= Beginning of Section =
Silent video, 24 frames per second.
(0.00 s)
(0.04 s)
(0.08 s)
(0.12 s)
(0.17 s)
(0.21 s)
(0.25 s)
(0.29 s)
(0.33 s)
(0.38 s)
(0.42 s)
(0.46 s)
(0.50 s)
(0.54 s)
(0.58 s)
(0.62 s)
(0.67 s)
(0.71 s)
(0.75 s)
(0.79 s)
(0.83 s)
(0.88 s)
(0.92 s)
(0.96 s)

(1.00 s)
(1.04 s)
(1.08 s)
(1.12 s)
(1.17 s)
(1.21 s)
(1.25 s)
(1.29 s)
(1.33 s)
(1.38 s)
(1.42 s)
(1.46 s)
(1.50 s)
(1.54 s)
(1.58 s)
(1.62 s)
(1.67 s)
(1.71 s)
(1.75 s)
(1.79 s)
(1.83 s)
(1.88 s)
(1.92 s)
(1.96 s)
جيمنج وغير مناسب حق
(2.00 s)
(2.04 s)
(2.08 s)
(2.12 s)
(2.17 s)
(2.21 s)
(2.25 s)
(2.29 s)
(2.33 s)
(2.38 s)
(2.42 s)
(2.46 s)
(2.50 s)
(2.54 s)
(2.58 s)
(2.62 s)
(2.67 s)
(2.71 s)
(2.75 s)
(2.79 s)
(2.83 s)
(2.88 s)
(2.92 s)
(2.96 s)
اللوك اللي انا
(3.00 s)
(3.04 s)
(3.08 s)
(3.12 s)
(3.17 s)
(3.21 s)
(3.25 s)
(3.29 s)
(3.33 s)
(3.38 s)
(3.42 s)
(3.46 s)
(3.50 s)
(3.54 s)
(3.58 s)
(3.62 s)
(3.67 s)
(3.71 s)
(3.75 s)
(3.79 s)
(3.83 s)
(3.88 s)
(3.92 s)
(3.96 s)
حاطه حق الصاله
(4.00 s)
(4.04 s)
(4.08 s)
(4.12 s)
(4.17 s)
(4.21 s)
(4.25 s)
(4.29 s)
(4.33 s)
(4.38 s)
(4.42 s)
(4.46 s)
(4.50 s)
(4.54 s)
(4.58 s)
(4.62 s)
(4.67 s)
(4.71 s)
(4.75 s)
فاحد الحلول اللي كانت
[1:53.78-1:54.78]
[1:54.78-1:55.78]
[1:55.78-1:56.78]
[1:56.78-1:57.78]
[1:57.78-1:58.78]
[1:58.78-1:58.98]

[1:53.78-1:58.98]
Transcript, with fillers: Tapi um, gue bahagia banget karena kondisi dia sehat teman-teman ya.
= End of Section =
WORK TO BE COMPLETED ->
Every line of the material above must be set down again exactly.

WORKED SOLUTION ->
Silent video, 24 frames per second.
(0.00 s)
(0.04 s)
(0.08 s)
(0.12 s)
(0.17 s)
(0.21 s)
(0.25 s)
(0.29 s)
(0.33 s)
(0.38 s)
(0.42 s)
(0.46 s)
(0.50 s)
(0.54 s)
(0.58 s)
(0.62 s)
(0.67 s)
(0.71 s)
(0.75 s)
(0.79 s)
(0.83 s)
(0.88 s)
(0.92 s)
(0.96 s)

(1.00 s)
(1.04 s)
(1.08 s)
(1.12 s)
(1.17 s)
(1.21 s)
(1.25 s)
(1.29 s)
(1.33 s)
(1.38 s)
(1.42 s)
(1.46 s)
(1.50 s)
(1.54 s)
(1.58 s)
(1.62 s)
(1.67 s)
(1.71 s)
(1.75 s)
(1.79 s)
(1.83 s)
(1.88 s)
(1.92 s)
(1.96 s)
جيمنج وغير مناسب حق
(2.00 s)
(2.04 s)
(2.08 s)
(2.12 s)
(2.17 s)
(2.21 s)
(2.25 s)
(2.29 s)
(2.33 s)
(2.38 s)
(2.42 s)
(2.46 s)
(2.50 s)
(2.54 s)
(2.58 s)
(2.62 s)
(2.67 s)
(2.71 s)
(2.75 s)
(2.79 s)
(2.83 s)
(2.88 s)
(2.92 s)
(2.96 s)
اللوك اللي انا
(3.00 s)
(3.04 s)
(3.08 s)
(3.12 s)
(3.17 s)
(3.21 s)
(3.25 s)
(3.29 s)
(3.33 s)
(3.38 s)
(3.42 s)
(3.46 s)
(3.50 s)
(3.54 s)
(3.58 s)
(3.62 s)
(3.67 s)
(3.71 s)
(3.75 s)
(3.79 s)
(3.83 s)
(3.88 s)
(3.92 s)
(3.96 s)
حاطه حق الصاله
(4.00 s)
(4.04 s)
(4.08 s)
(4.12 s)
(4.17 s)
(4.21 s)
(4.25 s)
(4.29 s)
(4.33 s)
(4.38 s)
(4.42 s)
(4.46 s)
(4.50 s)
(4.54 s)
(4.58 s)
(4.62 s)
(4.67 s)
(4.71 s)
(4.75 s)
فاحد الحلول اللي كانت
[1:53.78-1:54.78]
[1:54.78-1:55.78]
[1:55.78-1:56.78]
[1:56.78-1:57.78]
[1:57.78-1:58.78]
[1:58.78-1:58.98]

[1:53.78-1:58.98]
Transcript, with fillers: Tapi um, gue bahagia banget karena kondisi dia sehat teman-teman ya.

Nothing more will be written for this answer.